6. The reinforcement learning-based stacked QR code display, reading, and verification management system according to claim 5, characterized in that, Methods for probabilistic reconstruction and consistency compensation of undecoded non-critical level information in the backend system include: Receive local access credentials and verification tags, and parse the verification tags to identify the types of non-critical information that have been masked. Retrieve historical transaction records and user historical behavior data associated with local access passes; Based on historical transaction records and user historical behavior characteristics data, the posterior probability of non-critical level information meeting compliance requirements is calculated using Bayesian inference models or Markov chain models. If the posterior probability is greater than the preset compliance threshold, non-critical level information will be automatically completed, a temporary credit certificate will be generated, and the ledger to be verified will be updated to complete the consistency compensation. If the posterior probability is less than or equal to the compliance threshold, an anomaly alert will be generated and the relevant rights and interests will be frozen, pending manual review.

7. The stacked QR code display, reading, and verification management system based on reinforcement learning according to claim 3, characterized in that, The strategy scheduling module is configured to perform the following operations to monitor the current system's computing power reserve in real time: Real-time acquisition of the current operating frequency, current temperature, and current task queue length of the decoding chip; Based on the current temperature, query the preset temperature-frequency derating curve to determine the maximum allowable operating frequency. Calculate the occupied computing power based on the current task queue length; Convert the current maximum allowed operating frequency into total available computing power, and subtract the occupied computing power from the total available computing power to obtain the computing power reserve.
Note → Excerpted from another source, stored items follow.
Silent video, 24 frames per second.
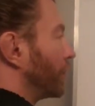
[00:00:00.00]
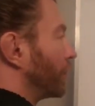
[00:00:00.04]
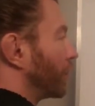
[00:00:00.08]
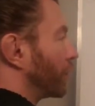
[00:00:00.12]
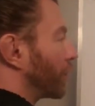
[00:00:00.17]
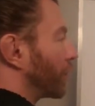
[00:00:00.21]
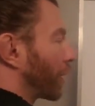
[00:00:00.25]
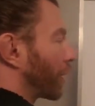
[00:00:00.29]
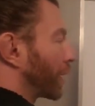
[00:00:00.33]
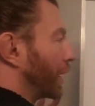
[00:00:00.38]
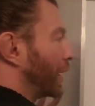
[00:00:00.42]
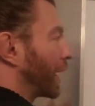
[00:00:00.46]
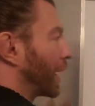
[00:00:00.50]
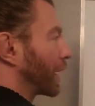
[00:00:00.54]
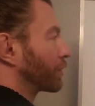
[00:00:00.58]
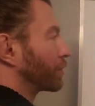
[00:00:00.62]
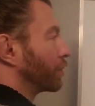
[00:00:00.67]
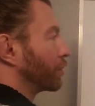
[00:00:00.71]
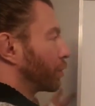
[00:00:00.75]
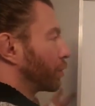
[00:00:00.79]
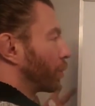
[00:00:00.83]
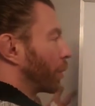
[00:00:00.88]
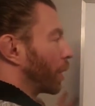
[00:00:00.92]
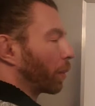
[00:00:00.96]
It's our
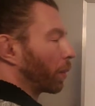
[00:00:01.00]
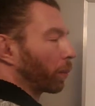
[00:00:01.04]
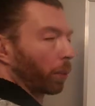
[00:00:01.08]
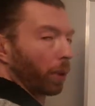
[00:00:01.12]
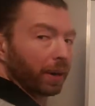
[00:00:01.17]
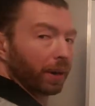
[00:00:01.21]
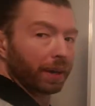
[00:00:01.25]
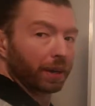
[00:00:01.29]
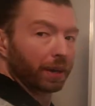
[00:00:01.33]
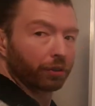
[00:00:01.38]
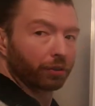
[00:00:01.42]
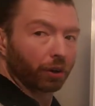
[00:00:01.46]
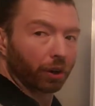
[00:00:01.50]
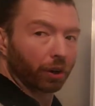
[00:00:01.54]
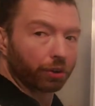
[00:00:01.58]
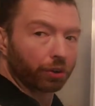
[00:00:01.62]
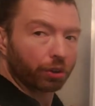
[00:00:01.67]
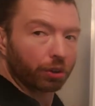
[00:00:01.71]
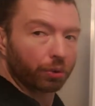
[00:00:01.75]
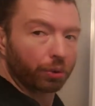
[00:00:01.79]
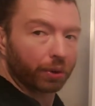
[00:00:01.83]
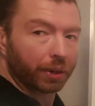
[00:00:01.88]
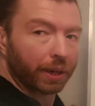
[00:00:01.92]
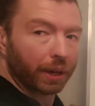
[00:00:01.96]
connection to our oneness, our
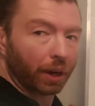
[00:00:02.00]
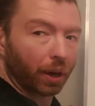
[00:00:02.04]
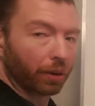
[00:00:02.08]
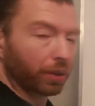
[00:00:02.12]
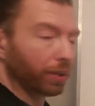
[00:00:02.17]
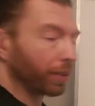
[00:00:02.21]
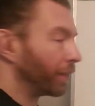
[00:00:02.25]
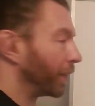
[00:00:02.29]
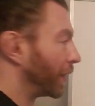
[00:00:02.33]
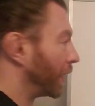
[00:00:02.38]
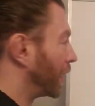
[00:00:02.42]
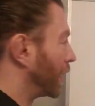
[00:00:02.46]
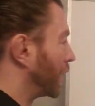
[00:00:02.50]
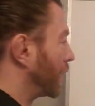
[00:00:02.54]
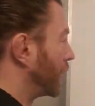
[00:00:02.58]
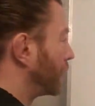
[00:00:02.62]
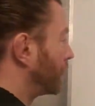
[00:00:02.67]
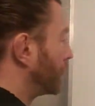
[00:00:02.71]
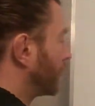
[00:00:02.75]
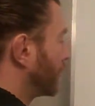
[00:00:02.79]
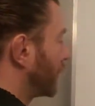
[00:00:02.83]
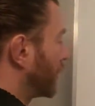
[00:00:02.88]
unity, our divinity.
8. The stacked QR code display, reading, and verification management system based on reinforcement learning according to claim 3, characterized in that, The system also includes an evolution analysis module, which is used for: Collect frequency domain noise features extracted at different time periods and the corresponding decoding failure rates; Cluster analysis of frequency domain noise characteristics identifies specific noise patterns that cause the actual decoding consumption to deviate from the expected decoding computing power consumption by more than a preset threshold or lead to an increase in the decoding failure rate. Specific noise patterns are labeled as anti-wear characteristics; Based on the adversarial wear characteristics, the weight parameters of the benchmark computing power consumption model are iteratively updated to improve the accuracy of subsequent decoding computing power consumption prediction.